We have previously written that social media and family law disputes are often a dangerous combination. Whether going through a divorce, child custody or spousal support dispute, discussing details on Facebook or other social media platforms will rarely, if ever, work in your favor.

But even if you don’t directly discuss your divorce or custody case, the seemingly innocuous things you do post could be used against you by your spouse and his/her attorney. Facebook has become an evidence goldmine, and it’s hard for the average person to predict how their pictures, wall posts and status updates could be interpreted or misinterpreted.

In light of all this, it should be clear that avoiding social media during your family law dispute is smart from a legal standpoint. But there are also arguments to be made for why keeping your relationship problems off of the internet is a good idea from a social standpoint.

First of all, it’s important to remember that for all intents and purposes, the internet never forgets. The things you post about your ex right now could make things more difficult if you ever decide you want to start dating again. People tend to be more guarded when they are around someone without a filter, so to speak. This is true of potential dates as well as friends.

Second, detailing your relationship problems online could cause unnecessary strife with people who are friends with both you and your ex. The more details you disclose, the easier and more tempting it is for skeptics to challenge your version of events.

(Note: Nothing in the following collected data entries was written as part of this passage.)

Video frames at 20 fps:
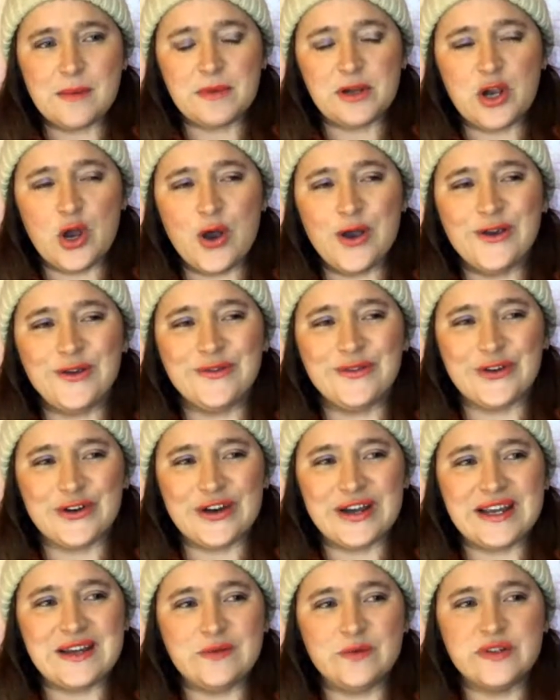coming
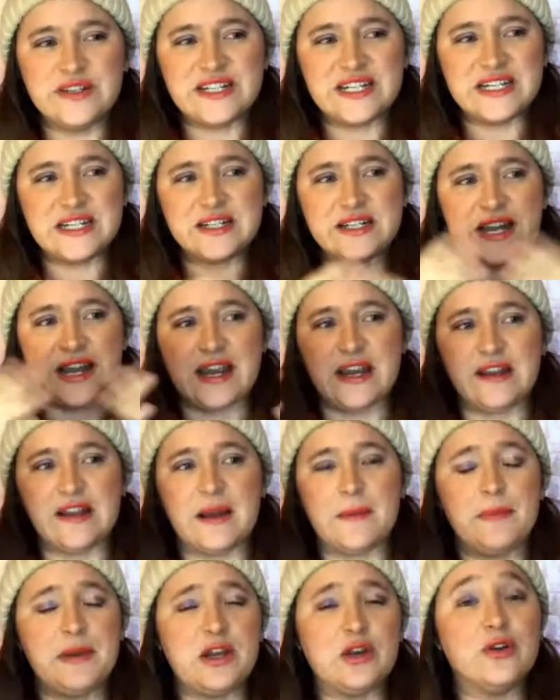over, it was just
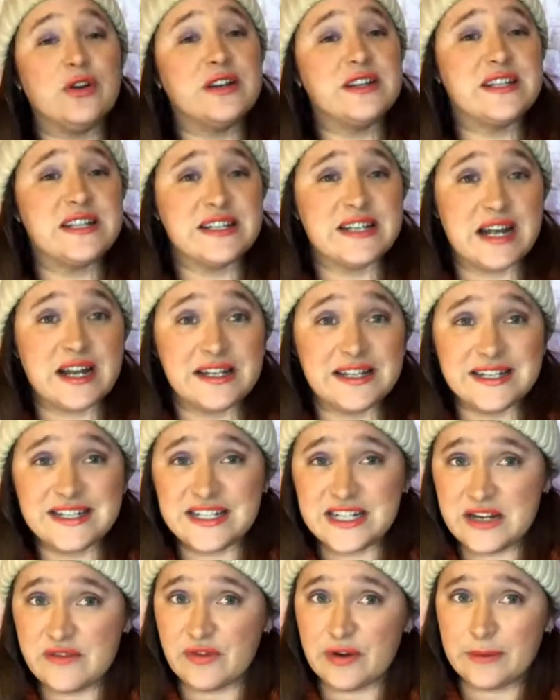saying appearances are
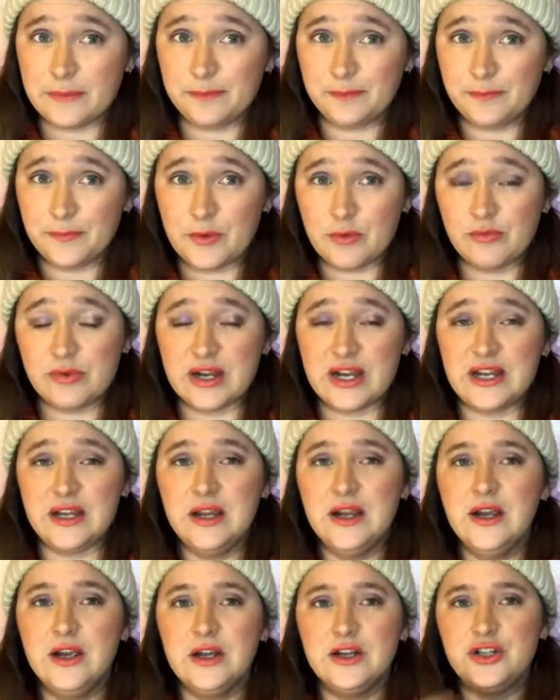deceiving.
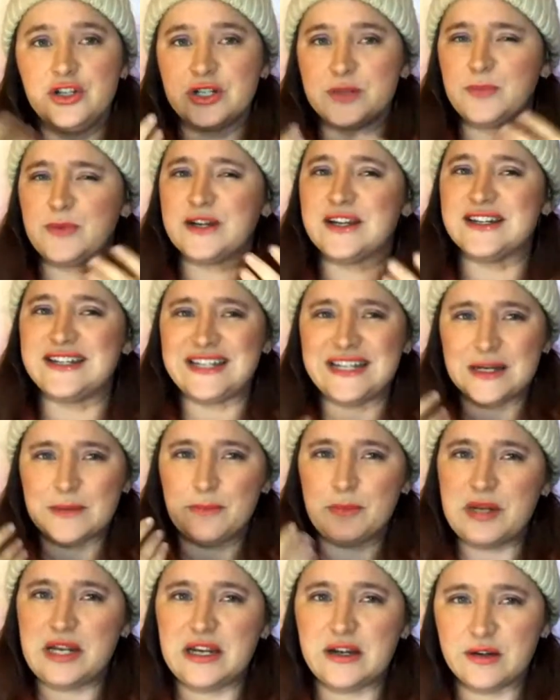Okay, just because he
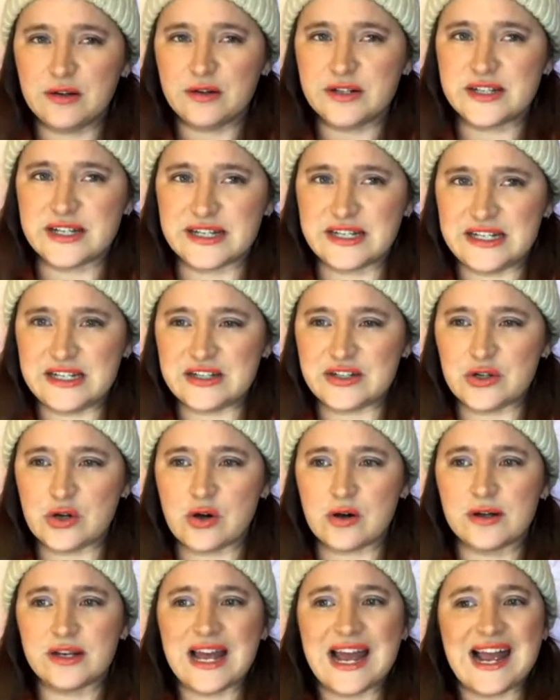appears that he's
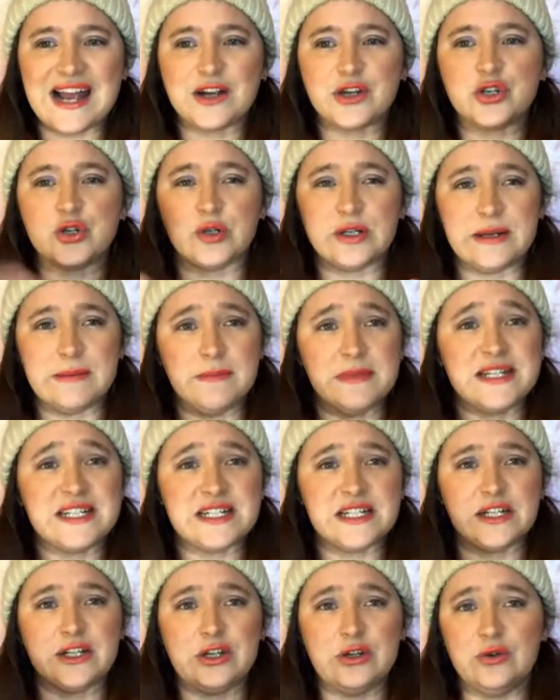not actually
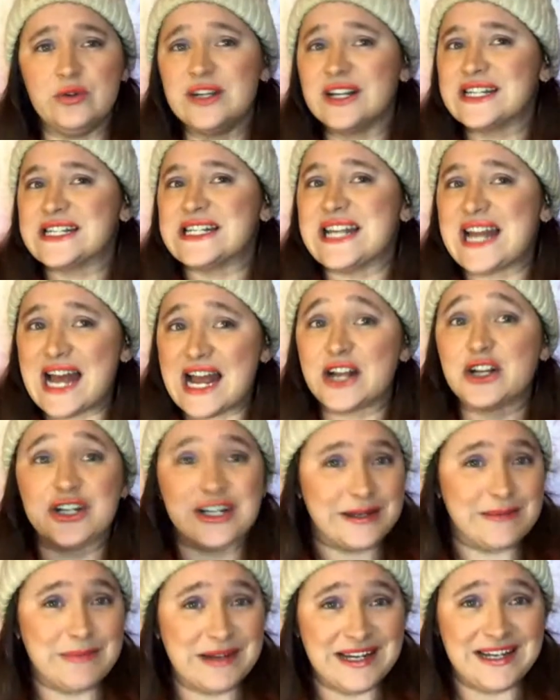missing you doesn't
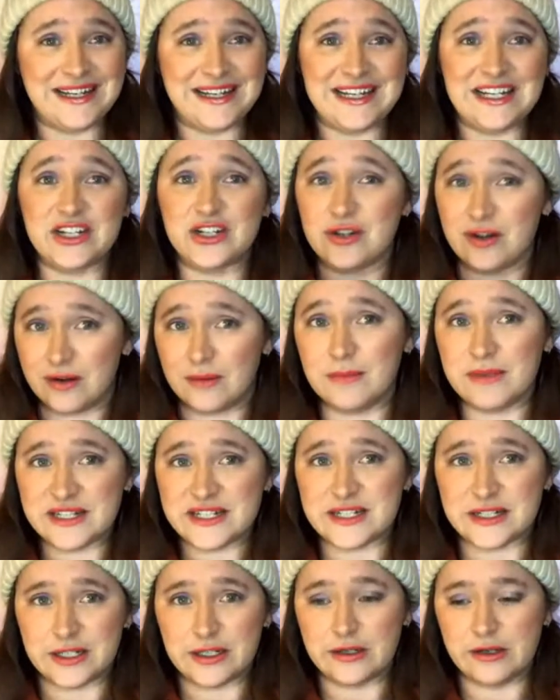actually mean he's not
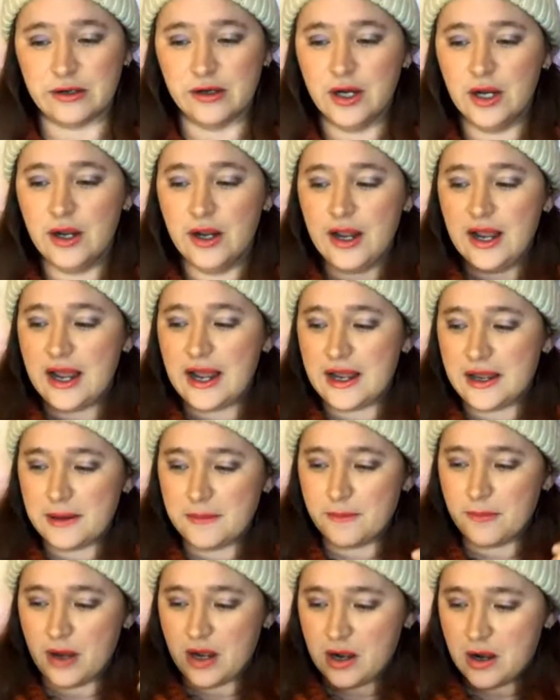missing you.
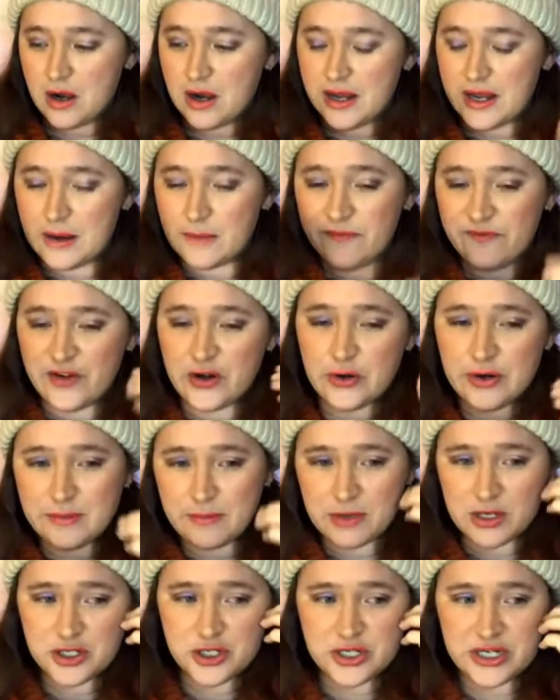I am very
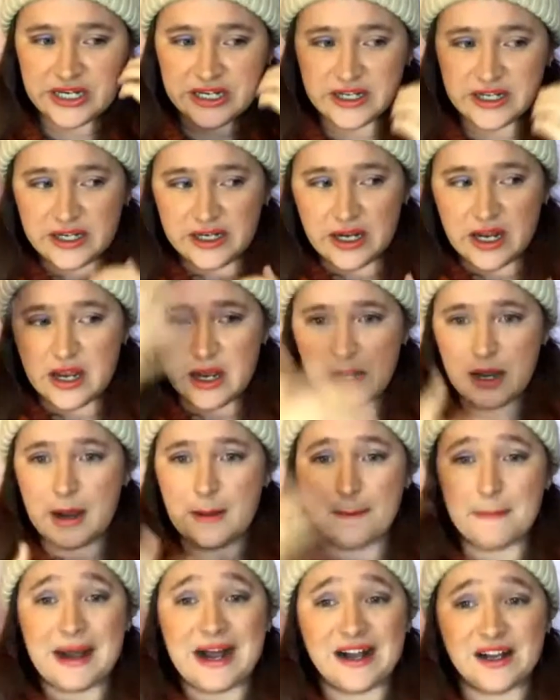much getting
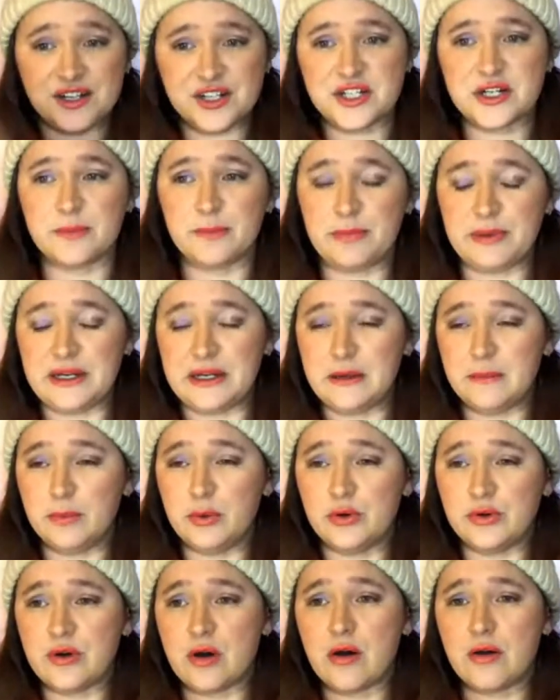a mask being
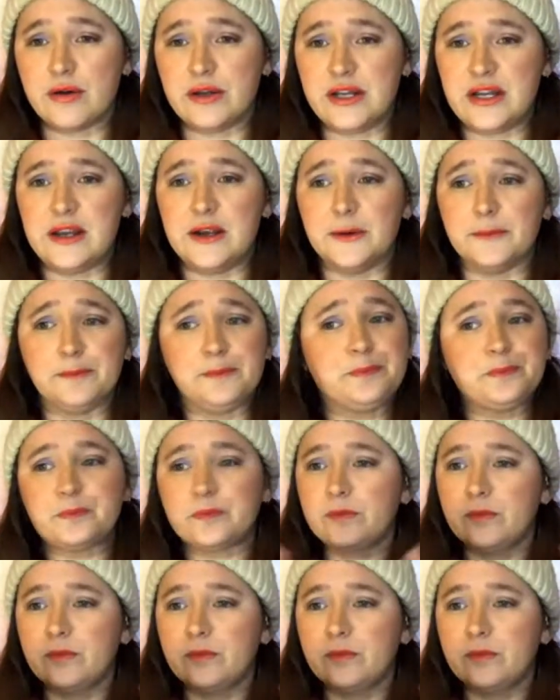put on here.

Finally, there is something to be said for maintaining your dignity in the wake of a difficult divorce or breakup. Badmouthing your ex online can make you seem petty, even if your complaints are true and legitimate. And although social media can be a way to seek out support from loved ones, most people are put off by a friend who broadcasts their personal problems openly and in great detail.

To be sure, social media can be a great communication tool. But during and after a family law dispute, please choose your words carefully and think before you post.